A decline in their commercial demand led to their release into the wild, where they began to destroy rice farms and other crops. Their feeding habits, especially their preference for the roots of plants that anchor wetland soil, have also caused significant damage to coastal marshes.
In response to the escalating problem, the Ministry of Environment labeled Nutria as an invasive species in 2009. Recent efforts to combat their spread have yielded some success, with Ministry data showing a 72 percent drop in their numbers in Southern Korea from 2014 to 2022.
2. Louisiana crawfish
Red Swamp Crayfish, more popularly known as the Louisiana Crawfish, are native to the Southern United States and Northern Mexico. Their presence in Korea dates back to 1987 when they were first found in a lake near a US military base in Yongsan, which strongly suggests they were brought in as pets or for decorative purposes.
The crawfish spread extensively throughout the country, even reaching the southern regions of South Jeolla Province. Classified as an invasive species in 2019, the crawfish pose a threat to native plants and animals and are known to damage rice field canals with their burrows, which can extend up to 90 cm.
Originally from eastern North America, Bullfrogs were brought to Korea in the 1970s for consumption. Growing up to 20 cm wide, which is 3-4 times larger than most indigenous frogs, these sizable amphibians are known to consume almost anything in their path, from small mammals to snakes. Their notoriously loud croaking has also become a nuisance for residents.
However, nature seems to be finding a balance lately, with local species now preying on the bullfrog's tadpoles and leading to a marked decline in their numbers in recent years.
4. Red-eared sliders
Red-eared sliders, native to the Mississippi River in the US, are an invasive turtle species.
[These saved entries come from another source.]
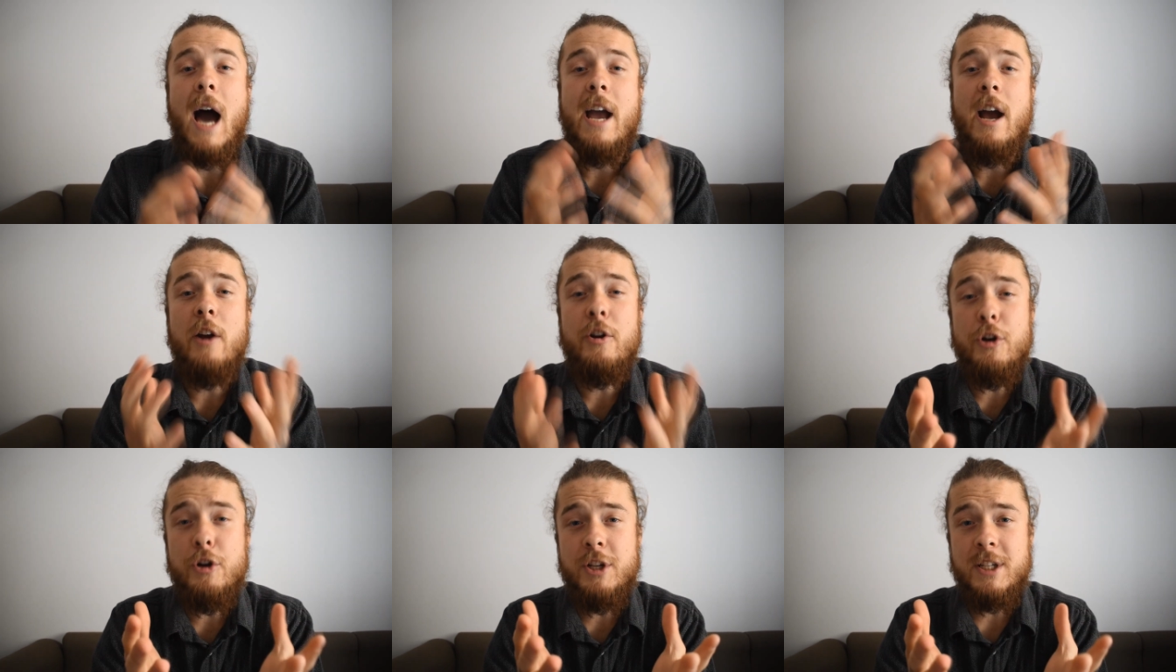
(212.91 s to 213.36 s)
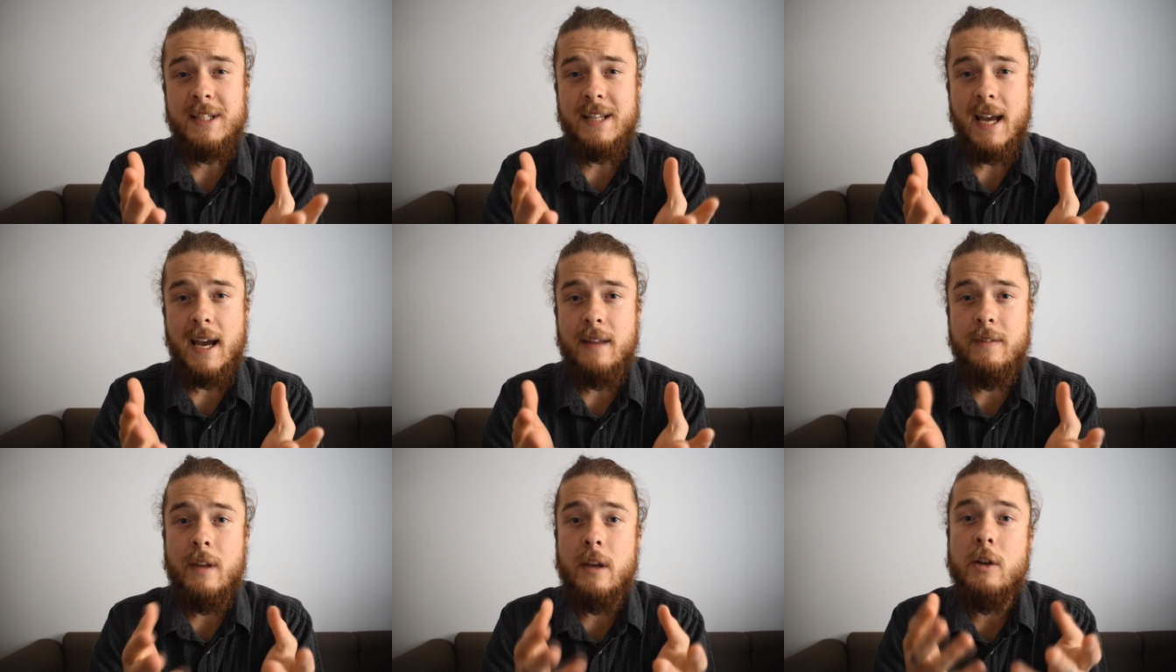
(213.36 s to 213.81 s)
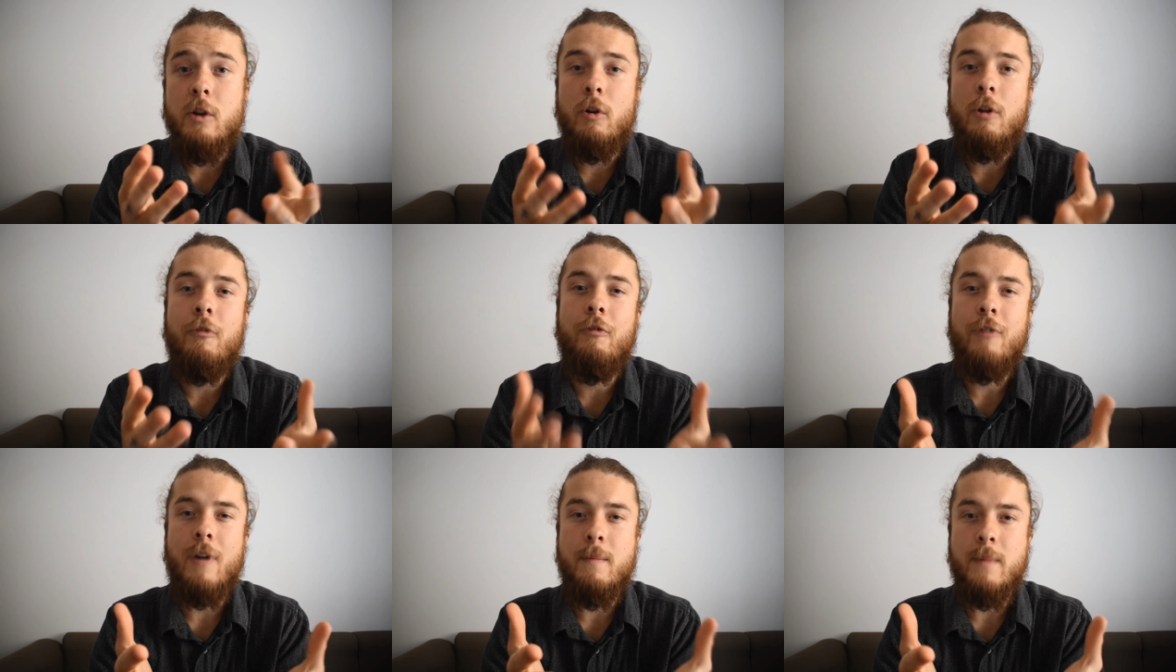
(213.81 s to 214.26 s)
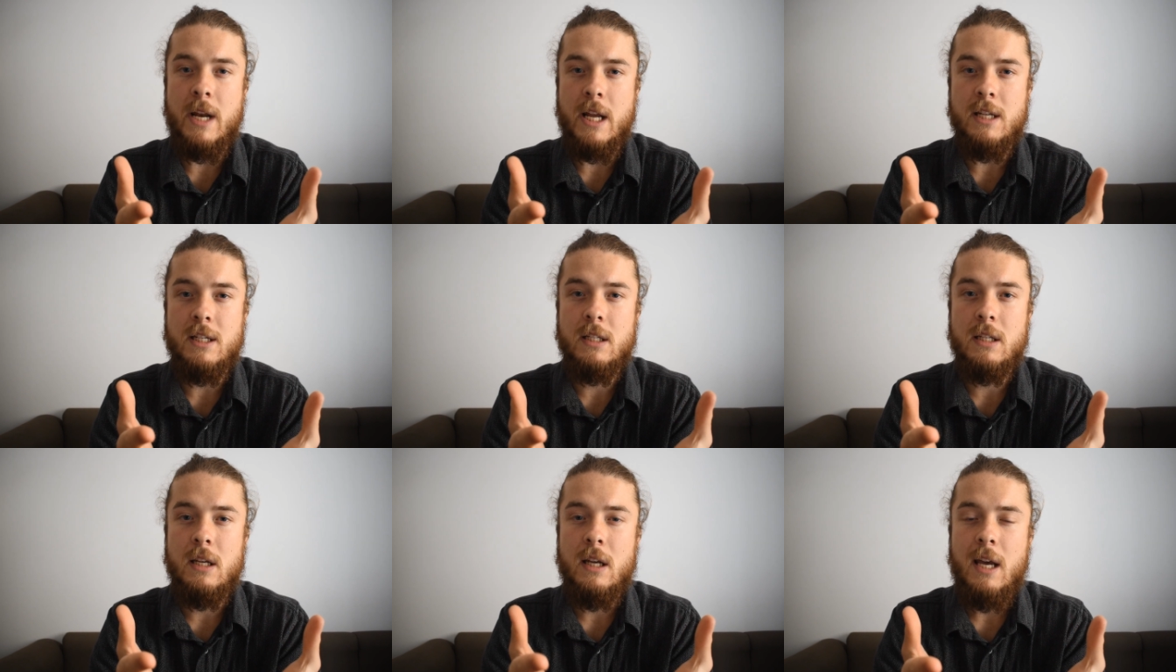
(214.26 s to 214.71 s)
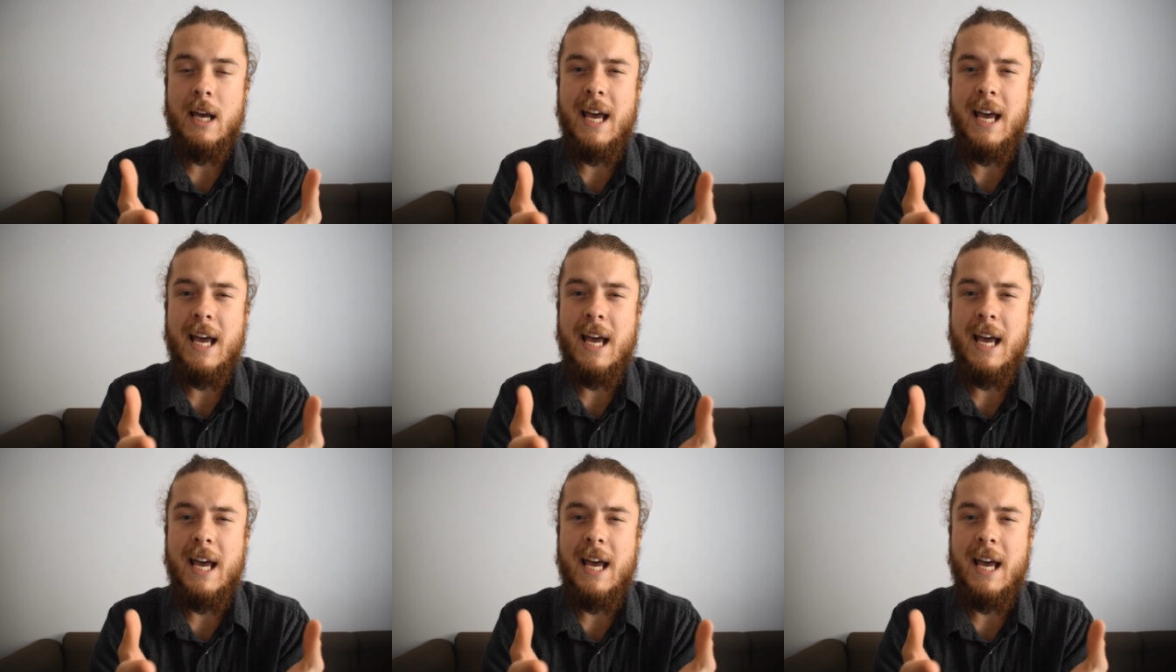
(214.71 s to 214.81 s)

I understand that you're a feminist,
Recognizable by red markings on their heads and averaging 15-20 cm in size, red-eared sliders have found new habitats in ponds and lakes across Korea after first being brought in as pets in the 1980s. These adaptive turtles outcompeted their native cousins for food, pushing the native Reeves' turtle -- also known as the Chinese pond turtle -- to the brink of extinction. Recognizing the growing concern, the government banned the import of red-eared sliders in 2001.
5. Largemouth bass
The largemouth bass, native to North America, made its way to Korea in the 1970s. Despite first being introduced for consumption, its taste did not find favor among Koreans. But the fish did manage to dominate local water bodies thanks to its high reproduction rate, capable of laying up to 45,000 eggs multiple times a season. Native fish and crustaceans suffered a sharp decline as a result of the largemouth bass' proliferation.
As the largemouth bass is popular in the recreational fishing community, some local governments have organized fishing competitions as a strategy to reduce their numbers.